### What you should do
Beneath this sentence is a listing. Return its lines from the one containing "[00:18:30.15]" through the last, exactly, and omit the pictures.

### Dataset entries

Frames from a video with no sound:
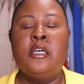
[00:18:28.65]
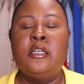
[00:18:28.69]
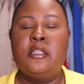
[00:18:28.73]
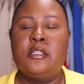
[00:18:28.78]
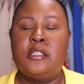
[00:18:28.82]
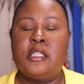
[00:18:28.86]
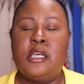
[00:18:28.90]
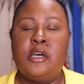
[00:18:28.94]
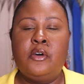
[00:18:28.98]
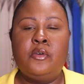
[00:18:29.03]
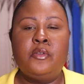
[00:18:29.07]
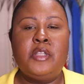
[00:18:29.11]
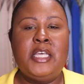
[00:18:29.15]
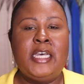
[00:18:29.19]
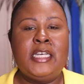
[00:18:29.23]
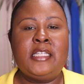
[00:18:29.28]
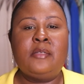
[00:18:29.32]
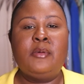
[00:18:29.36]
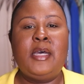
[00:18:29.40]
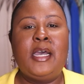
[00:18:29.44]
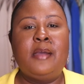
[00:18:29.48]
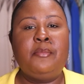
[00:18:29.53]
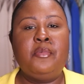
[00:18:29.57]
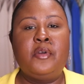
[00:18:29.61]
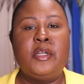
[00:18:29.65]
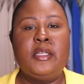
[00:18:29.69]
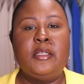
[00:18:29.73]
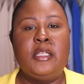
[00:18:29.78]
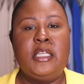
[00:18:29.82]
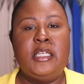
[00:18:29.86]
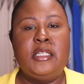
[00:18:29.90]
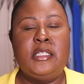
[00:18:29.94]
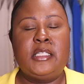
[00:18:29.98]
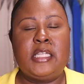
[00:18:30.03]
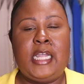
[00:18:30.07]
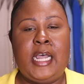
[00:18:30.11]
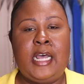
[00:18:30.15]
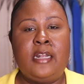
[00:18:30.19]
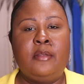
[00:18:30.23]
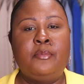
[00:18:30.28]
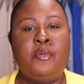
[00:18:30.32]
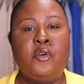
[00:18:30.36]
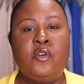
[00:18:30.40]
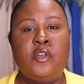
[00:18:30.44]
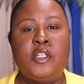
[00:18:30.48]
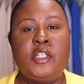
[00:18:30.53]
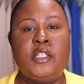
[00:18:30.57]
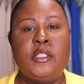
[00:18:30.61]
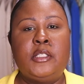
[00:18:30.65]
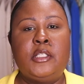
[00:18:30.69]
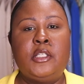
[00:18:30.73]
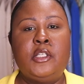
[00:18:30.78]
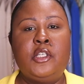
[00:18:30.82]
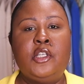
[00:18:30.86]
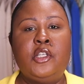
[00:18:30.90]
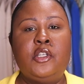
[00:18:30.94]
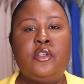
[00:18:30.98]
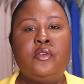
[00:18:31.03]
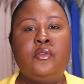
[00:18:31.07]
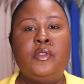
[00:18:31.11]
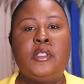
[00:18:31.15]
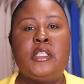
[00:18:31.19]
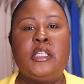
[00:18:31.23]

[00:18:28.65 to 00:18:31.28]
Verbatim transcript: So that's why I bring these styling portions to you,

### Answer section
[00:18:30.15]
[00:18:30.19]
[00:18:30.23]
[00:18:30.28]
[00:18:30.32]
[00:18:30.36]
[00:18:30.40]
[00:18:30.44]
[00:18:30.48]
[00:18:30.53]
[00:18:30.57]
[00:18:30.61]
[00:18:30.65]
[00:18:30.69]
[00:18:30.73]
[00:18:30.78]
[00:18:30.82]
[00:18:30.86]
[00:18:30.90]
[00:18:30.94]
[00:18:30.98]
[00:18:31.03]
[00:18:31.07]
[00:18:31.11]
[00:18:31.15]
[00:18:31.19]
[00:18:31.23]

[00:18:28.65 to 00:18:31.28]
Verbatim transcript: So that's why I bring these styling portions to you,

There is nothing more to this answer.